Monday, 14 November 2022

Vikings 33, Bills 30, OT

I’ve been tuning in recently to the syndicated CBS Sports Radio programming which the FAN in Toronto carries very early on weekend mornings. When its 5am on a Saturday, the host’s job seems to be to float opinions which are controversial, provocative or otherwise inflammatory enough to cause North America's insomniacs and early risers to reach for their phones and call in to explain why the host is wrong. It usually works well enough to occupy the airwaves through these hours when the human spirit is usually at its lowest ebb. Last weekend, host Zach Gelb decided to tell his overnight listeners (Alan McPhee referred to it and them as “vacuumland” when he occupied CBC Radio’s overnight airwaves in the 60s and 70s) that the NFL itself is at a low ebb with fewer and fewer compelling games, explosive plays or memorable moments. He suggested that maybe the shrinking participation in tackle football in the US – from junior and Pop Warner programs to high school and even high level college programs – is starting to filter upward in the form of a watered down talent pool in the NFL. TV ratings are down a bit across the board this season for the NFL but even so, it’s televised games continue to dwarf any other programming on conventional television. Viewership for the Thursday night package is off sharply but I’d say that’s mostly because they are carried by Amazon Prime in the US and not on regular television at all. A slate of Thursday night clunker match-ups doesn't help either. I didn’t call in to disagree but others certainly did.

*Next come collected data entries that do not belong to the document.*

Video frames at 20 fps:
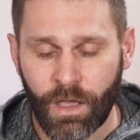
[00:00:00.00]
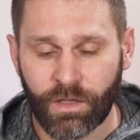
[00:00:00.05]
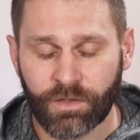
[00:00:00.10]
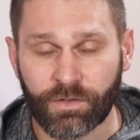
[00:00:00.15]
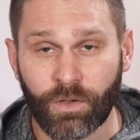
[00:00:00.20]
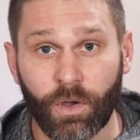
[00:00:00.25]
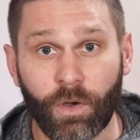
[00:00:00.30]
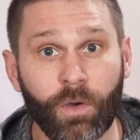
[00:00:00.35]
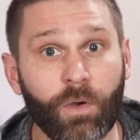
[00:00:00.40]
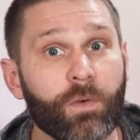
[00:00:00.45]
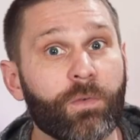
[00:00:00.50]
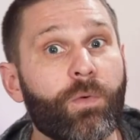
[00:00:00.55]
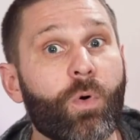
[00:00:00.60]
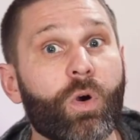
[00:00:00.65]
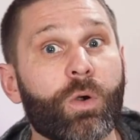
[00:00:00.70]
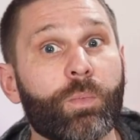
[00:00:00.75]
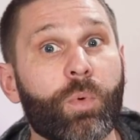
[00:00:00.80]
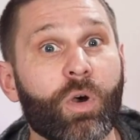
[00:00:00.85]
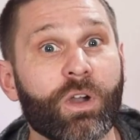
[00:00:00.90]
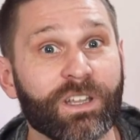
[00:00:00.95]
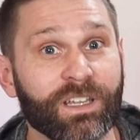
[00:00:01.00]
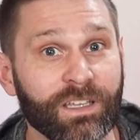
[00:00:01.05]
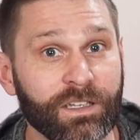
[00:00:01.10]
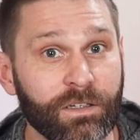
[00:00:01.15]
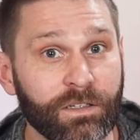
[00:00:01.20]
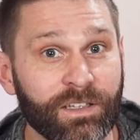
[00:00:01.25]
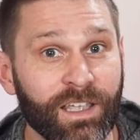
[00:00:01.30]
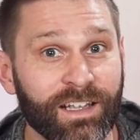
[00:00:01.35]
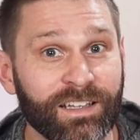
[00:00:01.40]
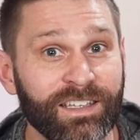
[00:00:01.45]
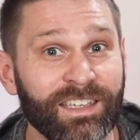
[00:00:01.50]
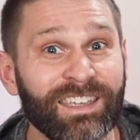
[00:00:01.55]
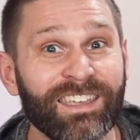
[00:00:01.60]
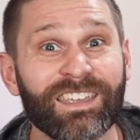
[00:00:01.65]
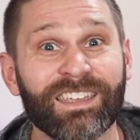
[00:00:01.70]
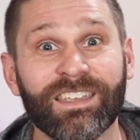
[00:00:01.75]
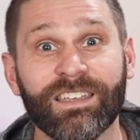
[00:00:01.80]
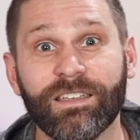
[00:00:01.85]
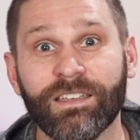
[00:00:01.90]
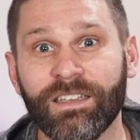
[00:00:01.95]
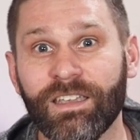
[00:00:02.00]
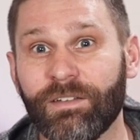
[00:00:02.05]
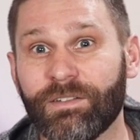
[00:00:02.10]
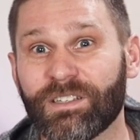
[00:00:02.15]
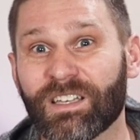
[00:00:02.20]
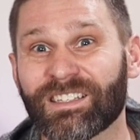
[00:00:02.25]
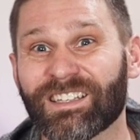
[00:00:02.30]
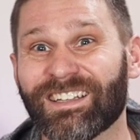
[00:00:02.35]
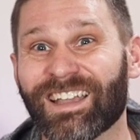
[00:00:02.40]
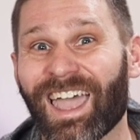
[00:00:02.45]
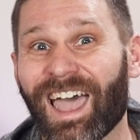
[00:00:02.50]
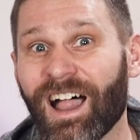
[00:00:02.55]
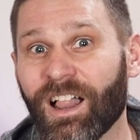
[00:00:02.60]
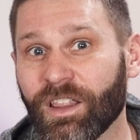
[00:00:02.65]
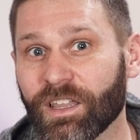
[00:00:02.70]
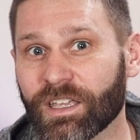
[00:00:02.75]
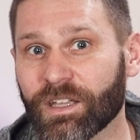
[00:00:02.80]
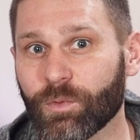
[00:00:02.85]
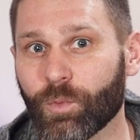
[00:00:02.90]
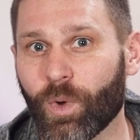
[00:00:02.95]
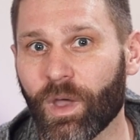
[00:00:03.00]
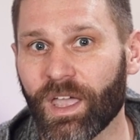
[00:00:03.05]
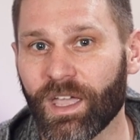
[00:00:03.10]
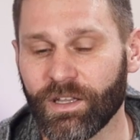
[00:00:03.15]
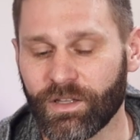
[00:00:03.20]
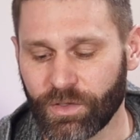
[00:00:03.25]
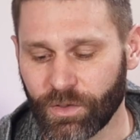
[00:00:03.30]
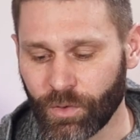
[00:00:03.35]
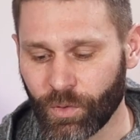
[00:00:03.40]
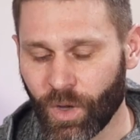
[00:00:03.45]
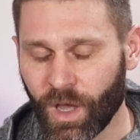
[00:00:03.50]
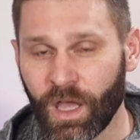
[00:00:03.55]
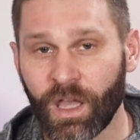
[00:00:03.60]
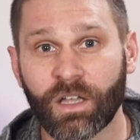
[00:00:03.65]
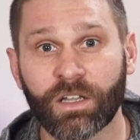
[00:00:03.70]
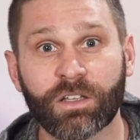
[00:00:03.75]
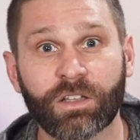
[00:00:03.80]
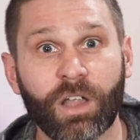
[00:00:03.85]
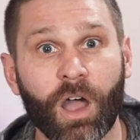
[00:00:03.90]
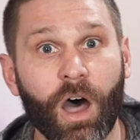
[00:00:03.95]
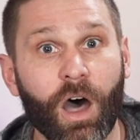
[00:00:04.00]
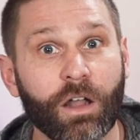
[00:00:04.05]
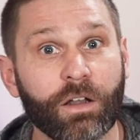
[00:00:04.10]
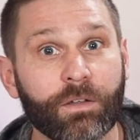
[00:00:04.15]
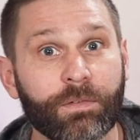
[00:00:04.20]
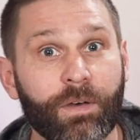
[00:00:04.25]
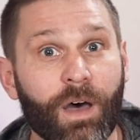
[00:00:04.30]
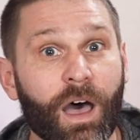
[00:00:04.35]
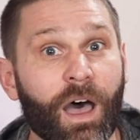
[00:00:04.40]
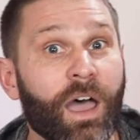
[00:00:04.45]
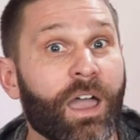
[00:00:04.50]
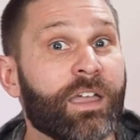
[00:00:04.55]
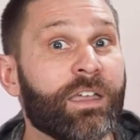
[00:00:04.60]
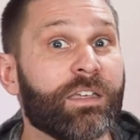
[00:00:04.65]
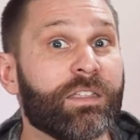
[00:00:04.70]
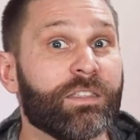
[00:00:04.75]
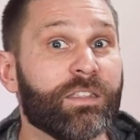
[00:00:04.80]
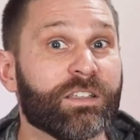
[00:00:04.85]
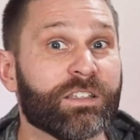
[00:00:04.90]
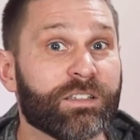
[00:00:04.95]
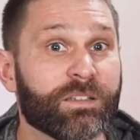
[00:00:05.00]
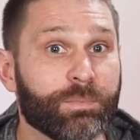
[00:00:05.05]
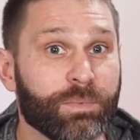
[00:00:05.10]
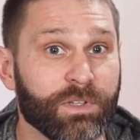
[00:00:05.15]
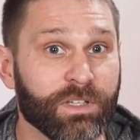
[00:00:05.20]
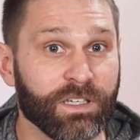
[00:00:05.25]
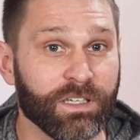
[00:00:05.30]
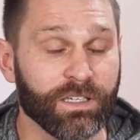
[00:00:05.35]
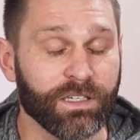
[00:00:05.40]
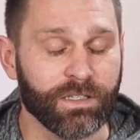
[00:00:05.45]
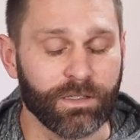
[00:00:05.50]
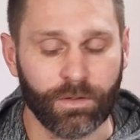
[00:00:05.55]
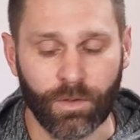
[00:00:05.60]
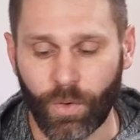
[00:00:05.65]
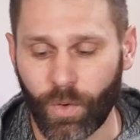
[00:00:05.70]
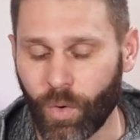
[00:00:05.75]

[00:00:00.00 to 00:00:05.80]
So four-point needle technique gives us an elegant way to tonify the spleen,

I wonder if Zach Gelb was watching the Bills and Vikings epic battle in Orchard Park yesterday – or any of the close games the Bills have played already in 2022 in Miami, Baltimore, Kansas City and New York. Anyway, Zach Gelb, I know you have to say things at 5am which you may not really mean but I have a feeling you’ll be casting yesterday’s game in a positive light one day when you’re fawning again over the juggernaut that is the modern NFL.

It’s great to have your team involved in games which become instant classics but I suspect that they’re even more satisfying when you end winning one of them. In retrospect, analysis of most close football games isolates a couple or maybe a few critical plays which, had they gone the other way, would have changed the outcome of the game. I can think of at least ten of those from yesterday: the interceptions in the endzone for sure, the Singletary fumble which if the call on the field had ruled him “down” would have stood as such, the Cam Lewis almost interception which ended up being a miraculous 32 yard catch by Justin Jefferson on a 4th and 18, the botched snap, fumble and Vikings touchdown to name a few. The Vikings should have won the game in regulation if the replay officials had noticed Gabriel Davis’s non-catch with 17 seconds left which helped set up the tying field goal. In short, for viewers without a rooting interest, it was an exciting and at times even shocking game to watch - and easily the best regular season game of 2022. Just like the playoff game in Kansas City in January, it was a testament to how exciting NFL football can be. I’m sure that even Zach Gelb can see that.

After the game, I was in the car and well within range of the WGR radio signal. The fans were angry; some were apoplectic. This team finds new and different excruciating ways to lose games every year, they said. Add this one to the list of franchise heartbreakers. Sure. The bottom line, according to Chris Parker (aka Bulldog) is that with Josh Allen, we’re going to get plenty of spectacular plays but we’re going to have to accept a few “What the hell are you doing!” moments along with them. In some games more than others; maybe for a few games in a row (and we seem to be in one of those stretches right now) but overall, Allen needs to play with an approach somewhere between aggressive and reckless to be at his most effective. He played that way yesterday and he plays that way pretty much all the time. Most teams would take it in a heartbeat.

At 6-3 (the same record as they had after nine games last season) , the Bills, amazingly, have dropped to third place in the AFC East and currently hold the sixth seed in the AFC playoff picture. Four division games remain with three of those at home. Up next, their Lake Erie cousins and perennial NFL doormat, the Cleveland Browns, come to Orchard Park on Sunday. Four days later, they play the Lions in Detroit in the early Thanksgiving Day slot. They should end up 8-3 after those games but who knows.